This time when we apply the rule (and increment chain length values...i.e..13:3, 40:2 and 20:1), we end up with 10.  This should definitely already be in the dictionary of known_chains (as 13>10) with a corresponding value of 5.  Therefore we add 5 to all the values in the new_knowns dictionary (i.e. 13:8, 40:7, 20:6) and we can end the while loop, as we no longer need to do any calculations relating to the chain that started with the number 13.  All that's left for us to do now is add these new_knowns to the known_chains dictionary and while doing so, check if any of the chain lengths exceed what we currently have recorded as the maximum chain length count.

Phew! That was a long explanation.  Thankfully it didn't take nearly as long for the computer to do this calculation - my Macbook clocked it at just under 5 seconds.  That's an improvement on the brute force method by a factor of 6!  But surely we can do even better...?

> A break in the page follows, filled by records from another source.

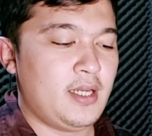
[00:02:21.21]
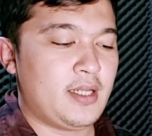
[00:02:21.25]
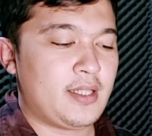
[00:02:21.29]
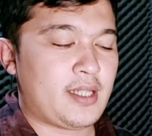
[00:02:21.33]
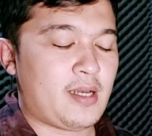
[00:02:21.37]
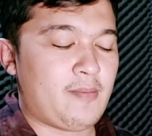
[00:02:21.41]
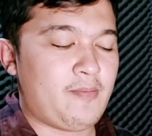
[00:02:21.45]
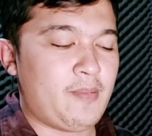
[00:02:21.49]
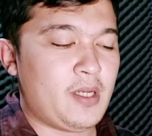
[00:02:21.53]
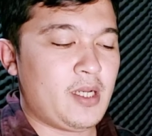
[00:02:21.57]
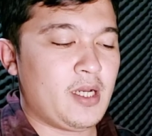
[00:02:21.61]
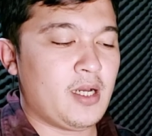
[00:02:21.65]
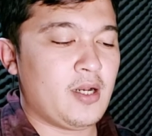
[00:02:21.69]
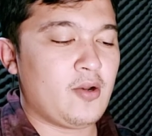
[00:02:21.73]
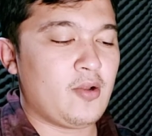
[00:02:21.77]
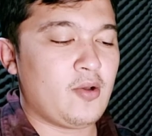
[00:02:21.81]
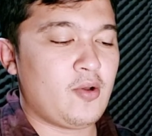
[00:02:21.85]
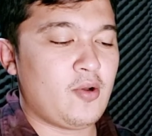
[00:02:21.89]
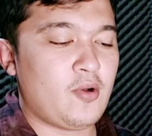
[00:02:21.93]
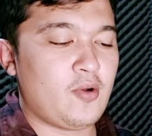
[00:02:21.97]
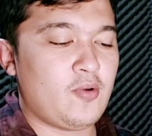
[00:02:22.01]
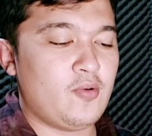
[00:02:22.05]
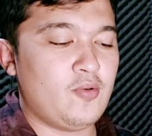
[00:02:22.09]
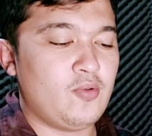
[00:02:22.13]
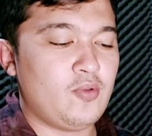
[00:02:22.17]
tapi
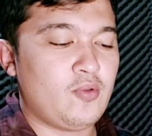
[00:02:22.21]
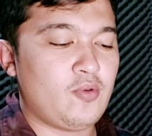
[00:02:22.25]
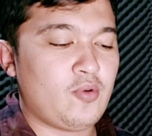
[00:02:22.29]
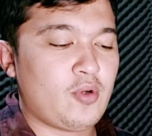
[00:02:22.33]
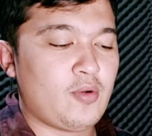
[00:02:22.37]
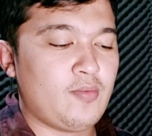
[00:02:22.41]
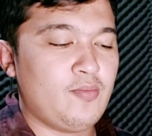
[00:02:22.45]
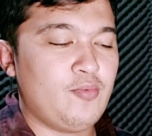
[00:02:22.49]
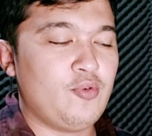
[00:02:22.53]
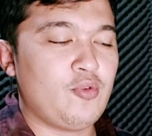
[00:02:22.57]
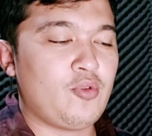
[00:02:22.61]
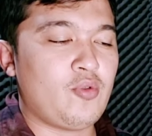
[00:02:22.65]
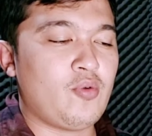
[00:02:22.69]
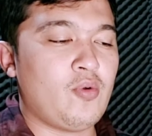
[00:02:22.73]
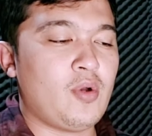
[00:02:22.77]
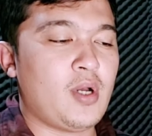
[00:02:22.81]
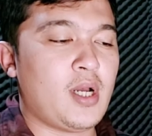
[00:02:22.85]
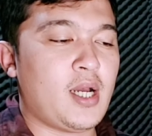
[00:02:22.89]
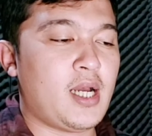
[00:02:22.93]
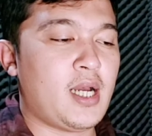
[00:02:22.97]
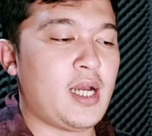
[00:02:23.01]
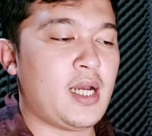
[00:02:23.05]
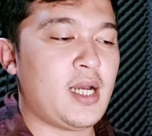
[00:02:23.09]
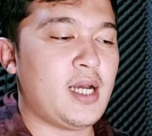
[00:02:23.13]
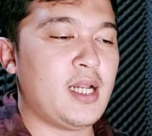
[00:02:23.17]
kalau untuk
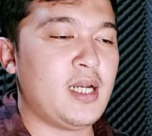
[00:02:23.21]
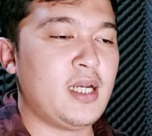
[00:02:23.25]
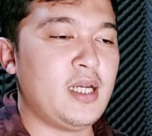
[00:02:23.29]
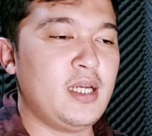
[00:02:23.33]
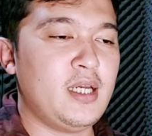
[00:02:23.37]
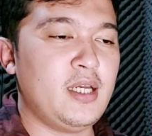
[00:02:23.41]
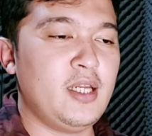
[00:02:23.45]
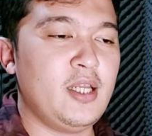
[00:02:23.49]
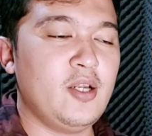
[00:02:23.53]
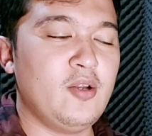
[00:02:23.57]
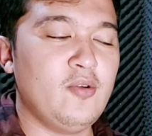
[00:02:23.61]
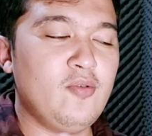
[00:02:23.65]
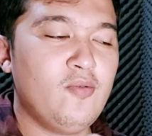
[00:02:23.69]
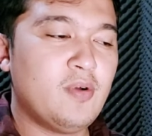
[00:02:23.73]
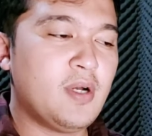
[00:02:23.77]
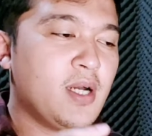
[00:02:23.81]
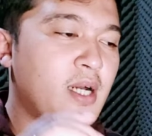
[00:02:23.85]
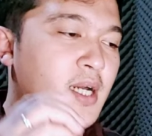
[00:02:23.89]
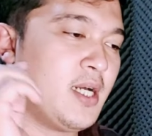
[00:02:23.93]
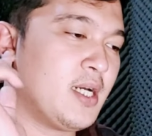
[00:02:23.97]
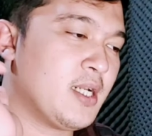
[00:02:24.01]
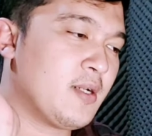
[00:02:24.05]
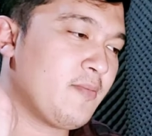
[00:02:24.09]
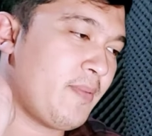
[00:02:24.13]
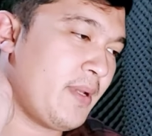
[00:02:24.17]
kebutuhan di
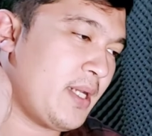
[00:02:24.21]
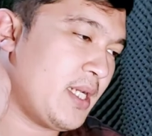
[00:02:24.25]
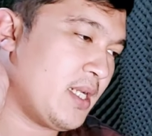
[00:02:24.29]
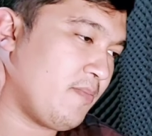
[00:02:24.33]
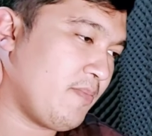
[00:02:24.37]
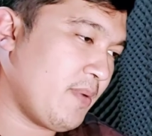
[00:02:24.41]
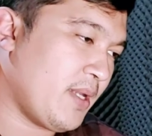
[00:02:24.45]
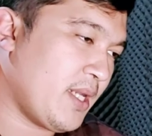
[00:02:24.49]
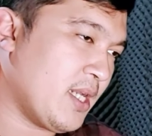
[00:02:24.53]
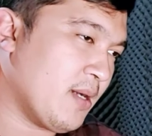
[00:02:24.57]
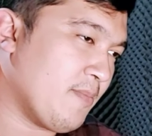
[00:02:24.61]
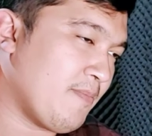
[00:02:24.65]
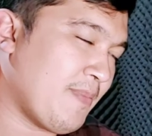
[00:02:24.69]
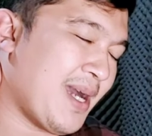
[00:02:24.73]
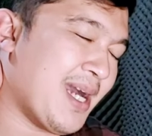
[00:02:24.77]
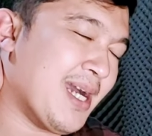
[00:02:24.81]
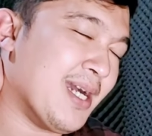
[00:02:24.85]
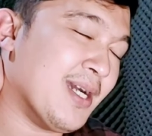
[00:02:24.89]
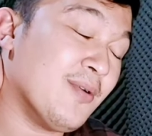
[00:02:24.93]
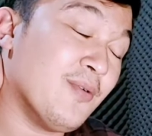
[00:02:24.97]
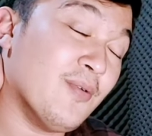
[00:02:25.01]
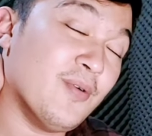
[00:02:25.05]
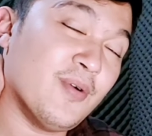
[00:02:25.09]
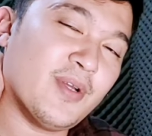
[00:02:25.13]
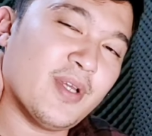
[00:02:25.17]
luar pindah-pindah
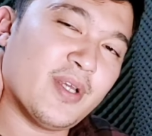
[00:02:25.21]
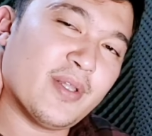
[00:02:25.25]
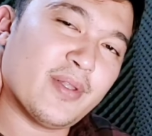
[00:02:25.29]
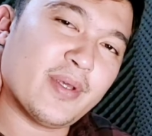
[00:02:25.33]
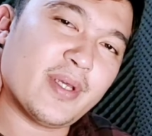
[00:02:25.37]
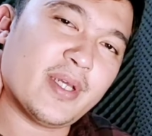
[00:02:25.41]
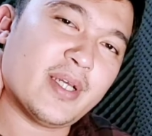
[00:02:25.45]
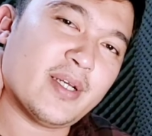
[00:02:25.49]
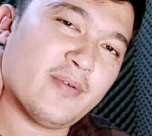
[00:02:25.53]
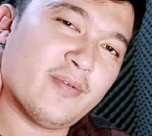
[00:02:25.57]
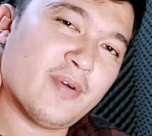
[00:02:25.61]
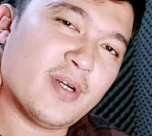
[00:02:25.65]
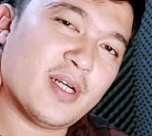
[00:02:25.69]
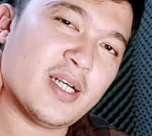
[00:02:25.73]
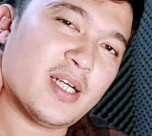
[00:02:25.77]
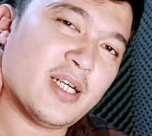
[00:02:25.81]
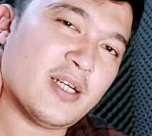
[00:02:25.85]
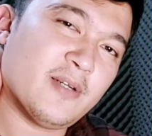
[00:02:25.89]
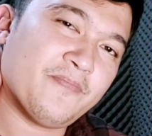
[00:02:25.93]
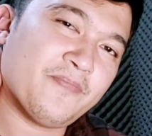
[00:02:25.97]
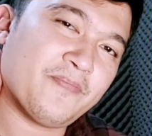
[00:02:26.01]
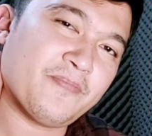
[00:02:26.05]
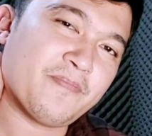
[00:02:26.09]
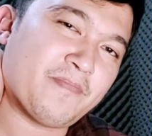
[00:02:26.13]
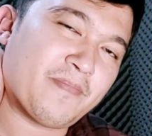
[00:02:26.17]
panggung gitu ya
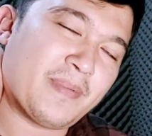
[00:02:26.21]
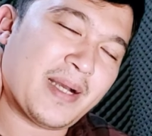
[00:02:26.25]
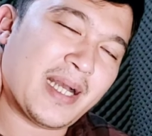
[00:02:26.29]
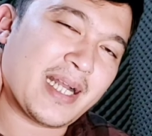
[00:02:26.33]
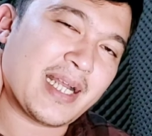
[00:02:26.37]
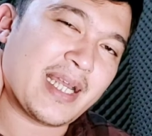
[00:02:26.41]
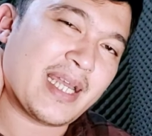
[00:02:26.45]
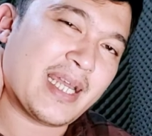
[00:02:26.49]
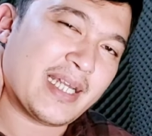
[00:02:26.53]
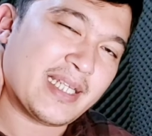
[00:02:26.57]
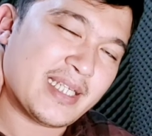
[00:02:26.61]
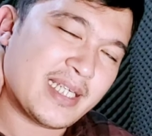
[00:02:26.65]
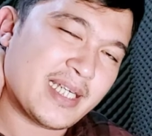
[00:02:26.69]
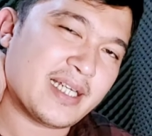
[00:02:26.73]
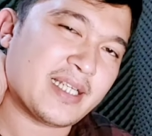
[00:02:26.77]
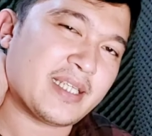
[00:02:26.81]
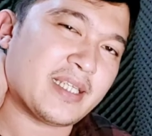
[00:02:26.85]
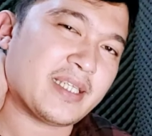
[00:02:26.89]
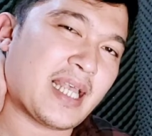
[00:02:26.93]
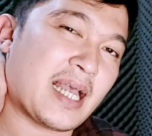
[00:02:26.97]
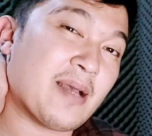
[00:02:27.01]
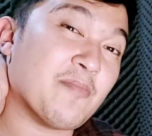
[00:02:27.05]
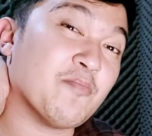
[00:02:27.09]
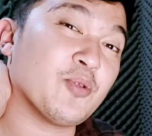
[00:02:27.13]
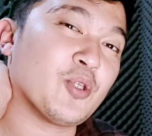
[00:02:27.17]
gue pakainya
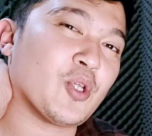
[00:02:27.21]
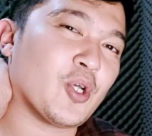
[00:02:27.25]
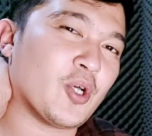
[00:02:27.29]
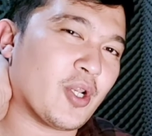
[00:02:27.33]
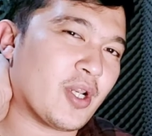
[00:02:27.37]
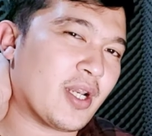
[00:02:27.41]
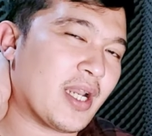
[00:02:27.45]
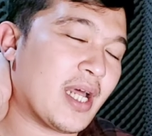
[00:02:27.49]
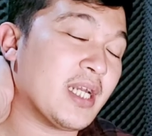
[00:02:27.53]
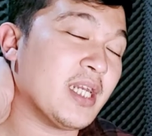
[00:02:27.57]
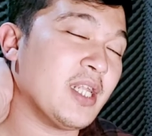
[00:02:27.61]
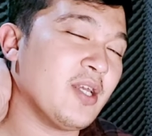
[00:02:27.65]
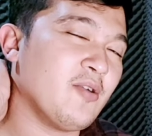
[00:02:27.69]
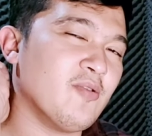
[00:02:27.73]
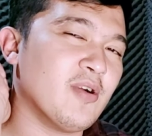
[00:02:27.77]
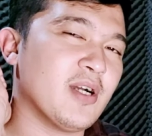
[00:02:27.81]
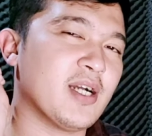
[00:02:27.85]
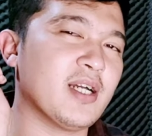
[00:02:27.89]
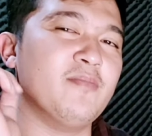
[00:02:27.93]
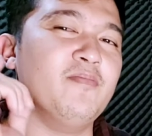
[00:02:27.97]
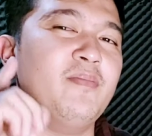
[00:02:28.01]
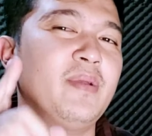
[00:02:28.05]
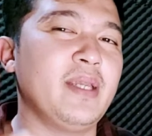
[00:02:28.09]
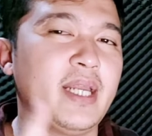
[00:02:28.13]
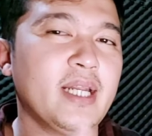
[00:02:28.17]
Samsung. nanti gue
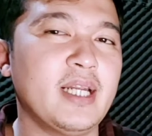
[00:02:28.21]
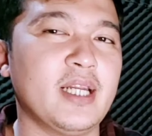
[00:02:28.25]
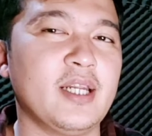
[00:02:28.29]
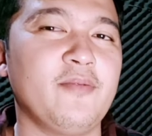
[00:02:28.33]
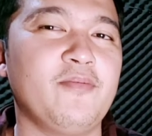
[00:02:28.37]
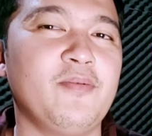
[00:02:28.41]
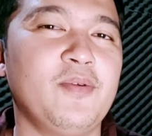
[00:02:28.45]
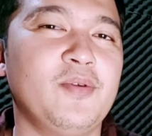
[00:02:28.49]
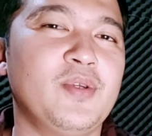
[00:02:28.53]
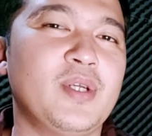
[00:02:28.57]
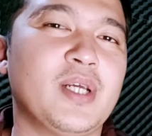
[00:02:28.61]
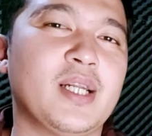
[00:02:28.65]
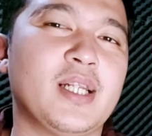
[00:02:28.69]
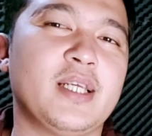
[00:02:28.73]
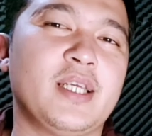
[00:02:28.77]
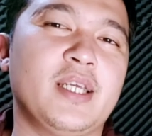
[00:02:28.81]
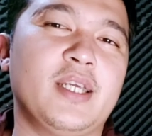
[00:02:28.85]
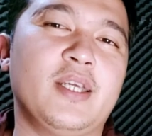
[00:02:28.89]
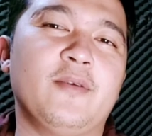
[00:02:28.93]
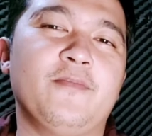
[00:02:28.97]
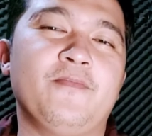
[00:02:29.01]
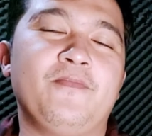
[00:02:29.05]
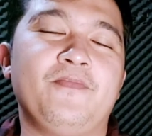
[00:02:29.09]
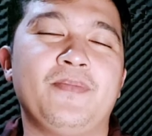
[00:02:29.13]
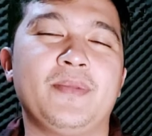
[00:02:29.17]
akan bikin reviewnya
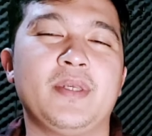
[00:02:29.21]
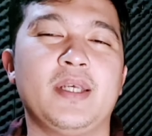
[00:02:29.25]
lagi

Solution Attempt #3: The list method

So Python dictionaries are super easy to use, but it turns out that they tend to be more useful when the keys are unordered, e.g. if you were adding words in no particular order.  For our purposes, we are filling in chain lengths corresponding to the numbers from 2 to 1,000,000  and although we are not discovering chain lengths in numerical order,  numbers do inherently have an order!!! (Unless you are in a black hole or something crazy like that...then you probably wouldn't care that much about the Collatz sequence). 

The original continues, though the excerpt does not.